2 Diora April 24, 2007 at 9:16 am

Agree with kipsquire.
If your job involves sitting at the desk you are not likely to suffer a work-related injury. As far as “sick days” are concerned, they matter a lot less at jobs when you are not paid by the hour and where the emphasis is on work done.

In many engineering/scientific jobs, for example, nobody pays much attention how many days someone takes off. Most of us work from home when we are sick if we are physically able, we simply cannot afford not to do it. Some people work through vacation. Schedules still have to be met regardless, and you are evaluated based on what you accomplished without any regard of how many days you took off. And one of the larger fortune 500 companies I work for doesn’t even limit the number of sickdays, they simply rank people based on they’ve done during the year. Two years of being in the bottom 5-10% and you are gone.

For 20-something years I’ve worked, people taking too many sick days have never been a problem. In spite of our unlimited number of sick days.

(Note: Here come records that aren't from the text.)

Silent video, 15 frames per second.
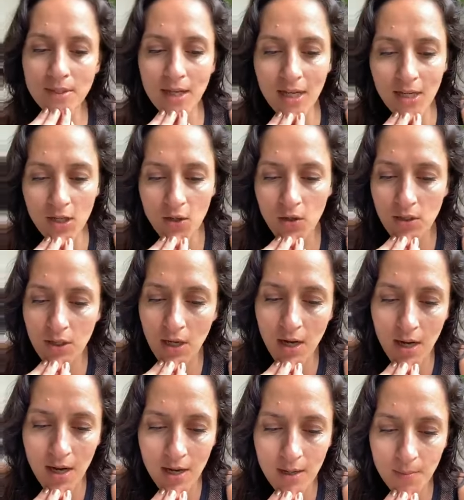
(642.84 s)
take your
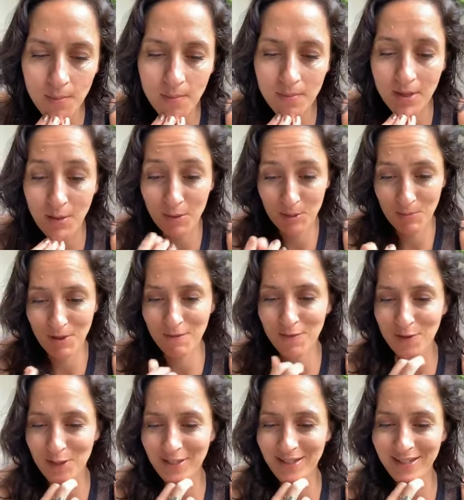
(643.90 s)
time. That was my
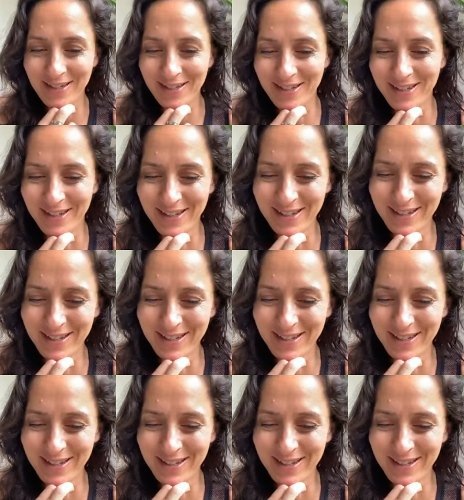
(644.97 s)
first thing.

3 Anonymous April 24, 2007 at 10:06 am

Worker’s Comp (particularly the no fault kind) is a haven for fraud (not just for the obese). Any system based on “they told me they were hurt and so they must be” is by design set up to allow for rampant fraud.

~Criminallopath~

4 Mike April 24, 2007 at 6:26 pm

Obvious conclusion: don’t hire fat people…ever!

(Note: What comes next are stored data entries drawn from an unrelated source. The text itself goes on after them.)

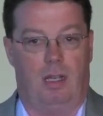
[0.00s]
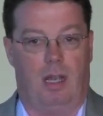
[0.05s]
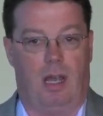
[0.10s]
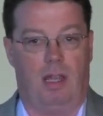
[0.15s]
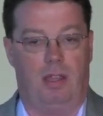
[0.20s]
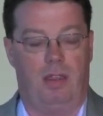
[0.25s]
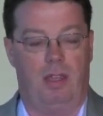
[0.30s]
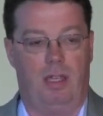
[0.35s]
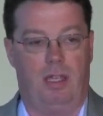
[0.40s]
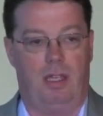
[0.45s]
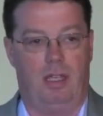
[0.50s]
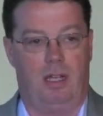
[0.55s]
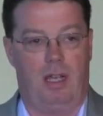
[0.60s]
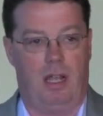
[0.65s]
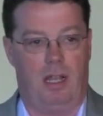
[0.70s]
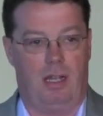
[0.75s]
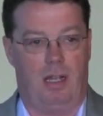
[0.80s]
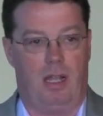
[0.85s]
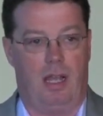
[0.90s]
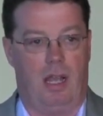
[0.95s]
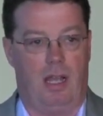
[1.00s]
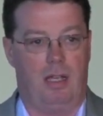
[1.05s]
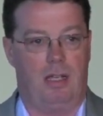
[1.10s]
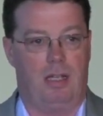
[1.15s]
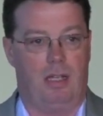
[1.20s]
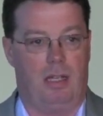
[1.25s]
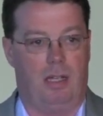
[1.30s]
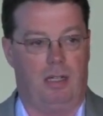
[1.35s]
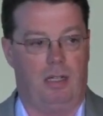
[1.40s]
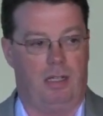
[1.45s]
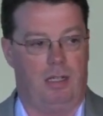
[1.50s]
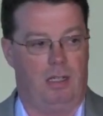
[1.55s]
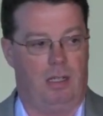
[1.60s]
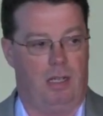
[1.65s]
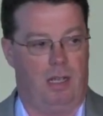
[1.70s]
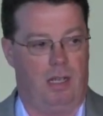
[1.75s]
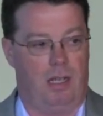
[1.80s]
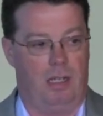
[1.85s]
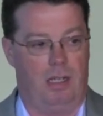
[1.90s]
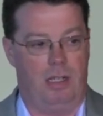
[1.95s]
I think in ending,
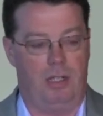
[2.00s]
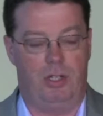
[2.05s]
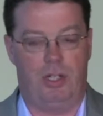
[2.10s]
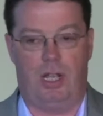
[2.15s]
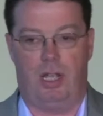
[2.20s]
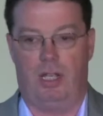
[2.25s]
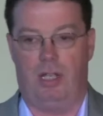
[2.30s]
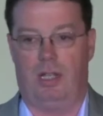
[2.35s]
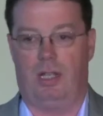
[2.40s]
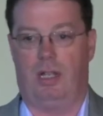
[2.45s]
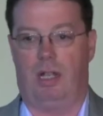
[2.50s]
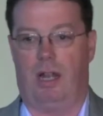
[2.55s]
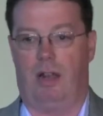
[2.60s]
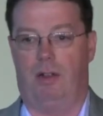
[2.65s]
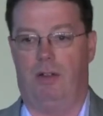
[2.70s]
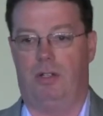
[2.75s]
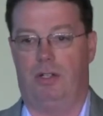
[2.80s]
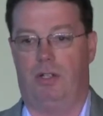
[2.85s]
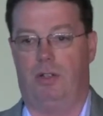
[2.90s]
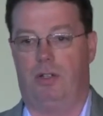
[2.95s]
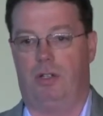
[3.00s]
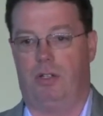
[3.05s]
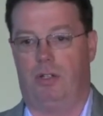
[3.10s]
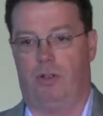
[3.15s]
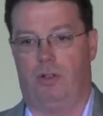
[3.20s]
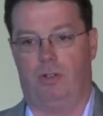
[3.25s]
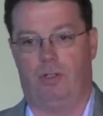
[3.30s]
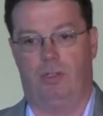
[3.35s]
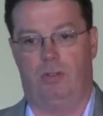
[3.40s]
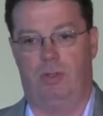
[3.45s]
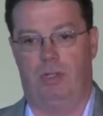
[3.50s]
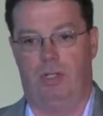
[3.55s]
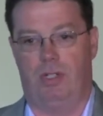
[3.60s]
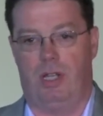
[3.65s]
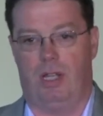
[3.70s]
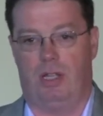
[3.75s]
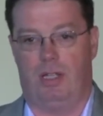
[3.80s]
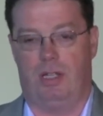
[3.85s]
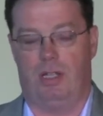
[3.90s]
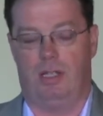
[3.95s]
uh, EJ encouraged you to talk to each
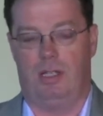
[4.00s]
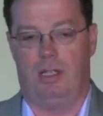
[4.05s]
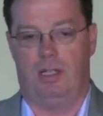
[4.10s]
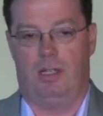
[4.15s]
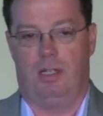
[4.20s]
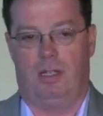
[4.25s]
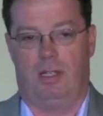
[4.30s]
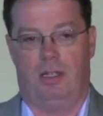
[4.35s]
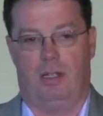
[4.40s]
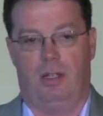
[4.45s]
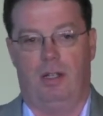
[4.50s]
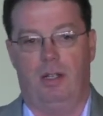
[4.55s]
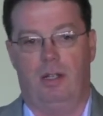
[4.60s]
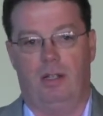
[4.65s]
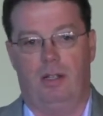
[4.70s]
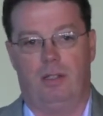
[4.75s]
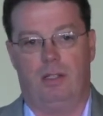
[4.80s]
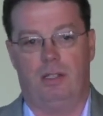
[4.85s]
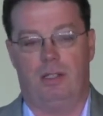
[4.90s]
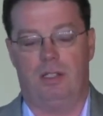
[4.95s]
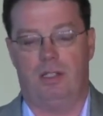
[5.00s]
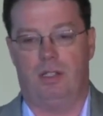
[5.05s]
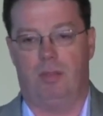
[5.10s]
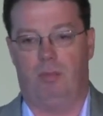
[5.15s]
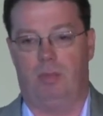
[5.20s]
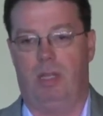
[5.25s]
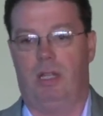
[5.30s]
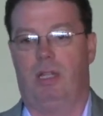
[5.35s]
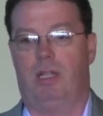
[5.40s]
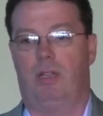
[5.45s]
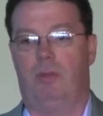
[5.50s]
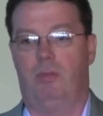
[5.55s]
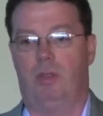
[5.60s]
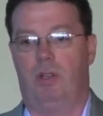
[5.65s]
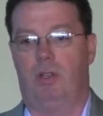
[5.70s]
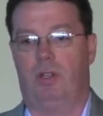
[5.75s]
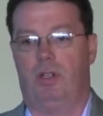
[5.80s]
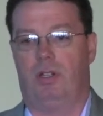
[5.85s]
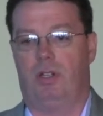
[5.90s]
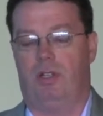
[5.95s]
other. This is a big
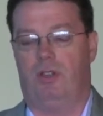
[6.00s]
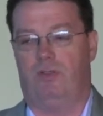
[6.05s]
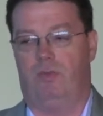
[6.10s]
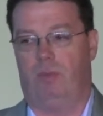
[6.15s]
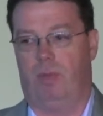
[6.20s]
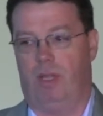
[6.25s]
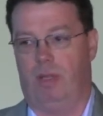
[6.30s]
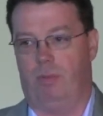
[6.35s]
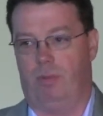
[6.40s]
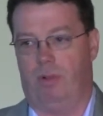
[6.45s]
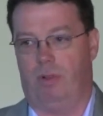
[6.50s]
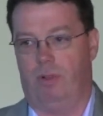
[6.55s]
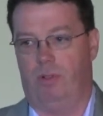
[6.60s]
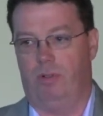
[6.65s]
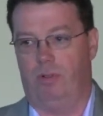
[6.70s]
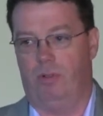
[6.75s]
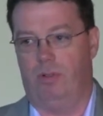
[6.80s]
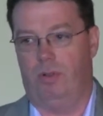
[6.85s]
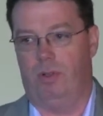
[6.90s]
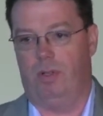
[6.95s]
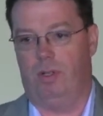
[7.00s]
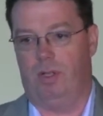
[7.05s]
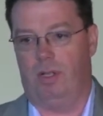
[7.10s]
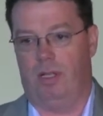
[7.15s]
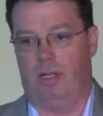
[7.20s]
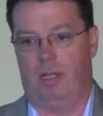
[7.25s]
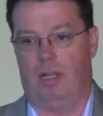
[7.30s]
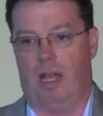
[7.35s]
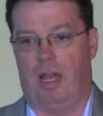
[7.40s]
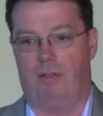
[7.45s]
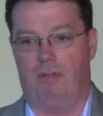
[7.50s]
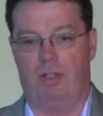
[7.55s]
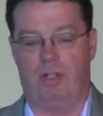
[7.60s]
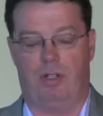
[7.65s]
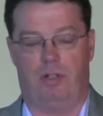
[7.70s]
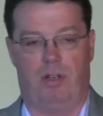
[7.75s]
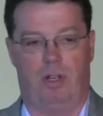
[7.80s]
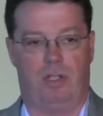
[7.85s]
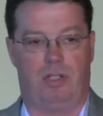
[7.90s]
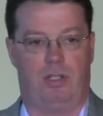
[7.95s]
community of people who have
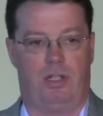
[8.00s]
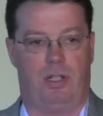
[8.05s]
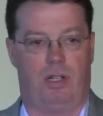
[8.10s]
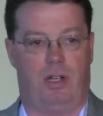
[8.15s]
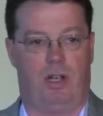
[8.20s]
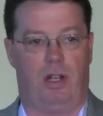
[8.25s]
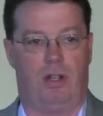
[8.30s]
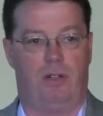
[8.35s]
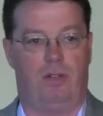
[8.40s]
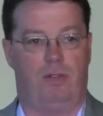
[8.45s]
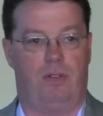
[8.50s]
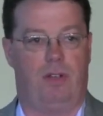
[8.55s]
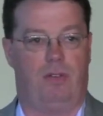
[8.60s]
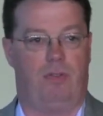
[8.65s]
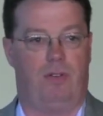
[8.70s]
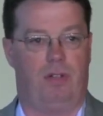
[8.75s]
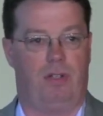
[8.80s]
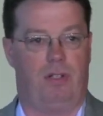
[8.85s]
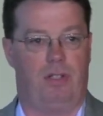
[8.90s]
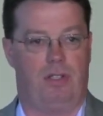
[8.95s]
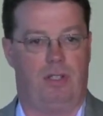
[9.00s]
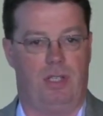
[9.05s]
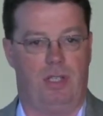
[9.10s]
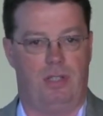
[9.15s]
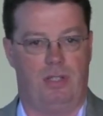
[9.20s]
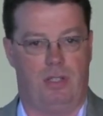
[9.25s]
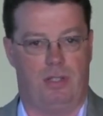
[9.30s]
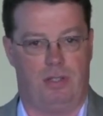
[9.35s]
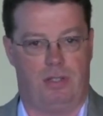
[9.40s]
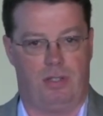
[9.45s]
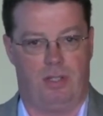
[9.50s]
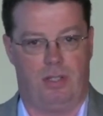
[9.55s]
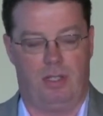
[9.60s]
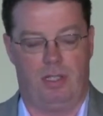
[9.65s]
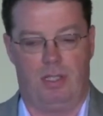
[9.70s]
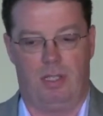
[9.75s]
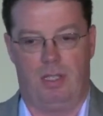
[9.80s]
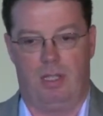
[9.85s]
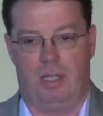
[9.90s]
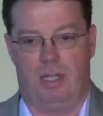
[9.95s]
interests in a lot of different diseases,
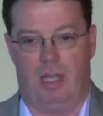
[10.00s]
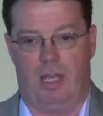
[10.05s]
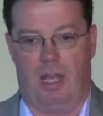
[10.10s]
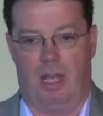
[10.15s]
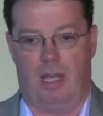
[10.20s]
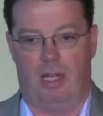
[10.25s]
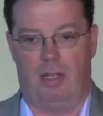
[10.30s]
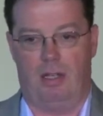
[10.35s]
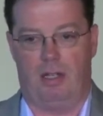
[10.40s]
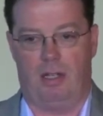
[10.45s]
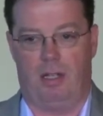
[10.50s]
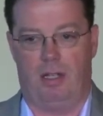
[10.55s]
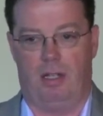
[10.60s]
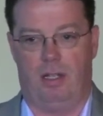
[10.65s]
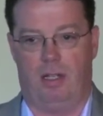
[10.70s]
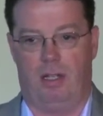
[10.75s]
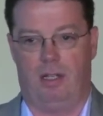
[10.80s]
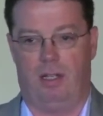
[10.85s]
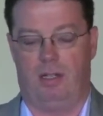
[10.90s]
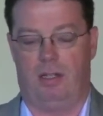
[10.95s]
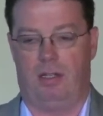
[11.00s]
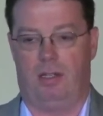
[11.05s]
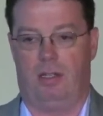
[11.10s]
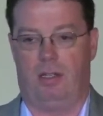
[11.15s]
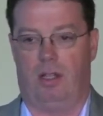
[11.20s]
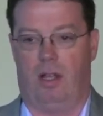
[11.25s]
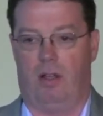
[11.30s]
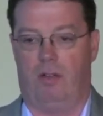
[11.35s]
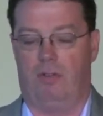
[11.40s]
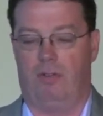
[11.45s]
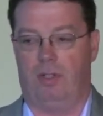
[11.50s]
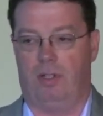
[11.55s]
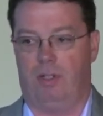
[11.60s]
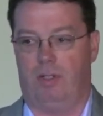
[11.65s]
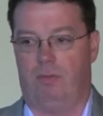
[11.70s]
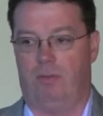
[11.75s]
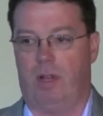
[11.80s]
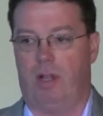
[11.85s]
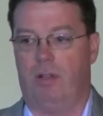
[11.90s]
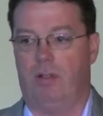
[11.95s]
and often
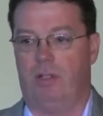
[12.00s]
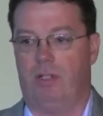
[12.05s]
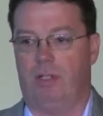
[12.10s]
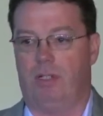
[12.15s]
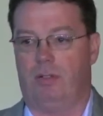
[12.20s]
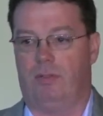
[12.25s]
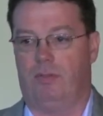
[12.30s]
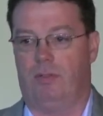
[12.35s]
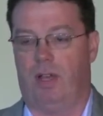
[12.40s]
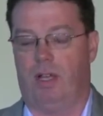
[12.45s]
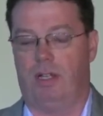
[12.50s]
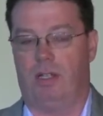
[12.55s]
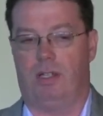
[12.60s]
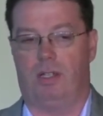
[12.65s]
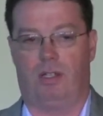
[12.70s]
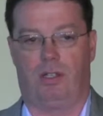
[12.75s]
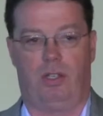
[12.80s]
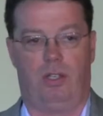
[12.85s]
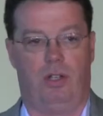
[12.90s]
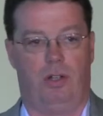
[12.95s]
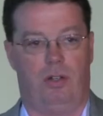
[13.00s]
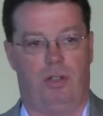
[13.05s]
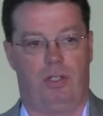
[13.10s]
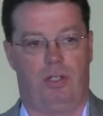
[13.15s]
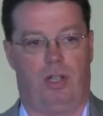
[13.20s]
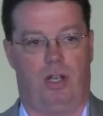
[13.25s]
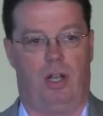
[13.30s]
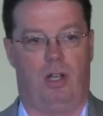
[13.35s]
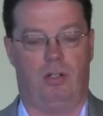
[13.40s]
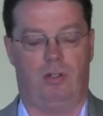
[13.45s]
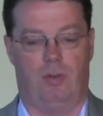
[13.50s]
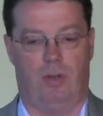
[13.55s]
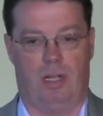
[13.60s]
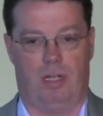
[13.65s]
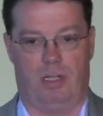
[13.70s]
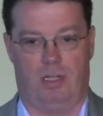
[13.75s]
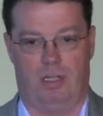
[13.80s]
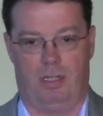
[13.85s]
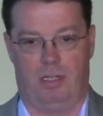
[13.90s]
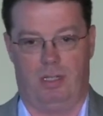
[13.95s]
the road to finding a cure is a long
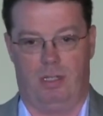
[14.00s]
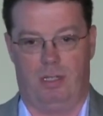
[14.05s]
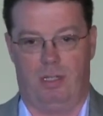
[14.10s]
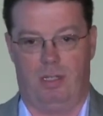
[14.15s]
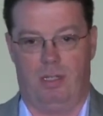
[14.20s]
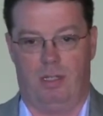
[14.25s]
one.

I love it when the media tell me how to think, without leaving it to medical professionals or scientists.

5 Anonymous April 24, 2007 at 6:51 pm

When I start looking to the media for how to think, then I will next go to a desert tortoise to learn how to swim, a ground sloth to learn how to run, and a Hollywood celebrity to learn how to save the planet.

6 Mike April 24, 2007 at 7:13 pm

any program a company institutes to fight obesity is going to do jack squat to lower the number of obese people at the work site. if a person wants to lose weight, they will motivate themselves to do so if they can. EVERYBODY knows being overweight is bad for you. another flier on the company billboard isn’t going to make any difference.

unless the program is incentive-based. how about this: your salary goes up 1% for every 1% of your weight that you lose. i’d become anorexic so fast. higher salary, less grocery money = everybody wins (except the already fit people).

7 LibraMoon April 7, 2008 at 3:47 pm

The only thing that will stop or slow obesity in this country will be financial incentive.

Insurance companies can help. We can all be weighed and tested for smoking and drugs. Then those with a gym membership and a decent BMI get a reduced monthly rate.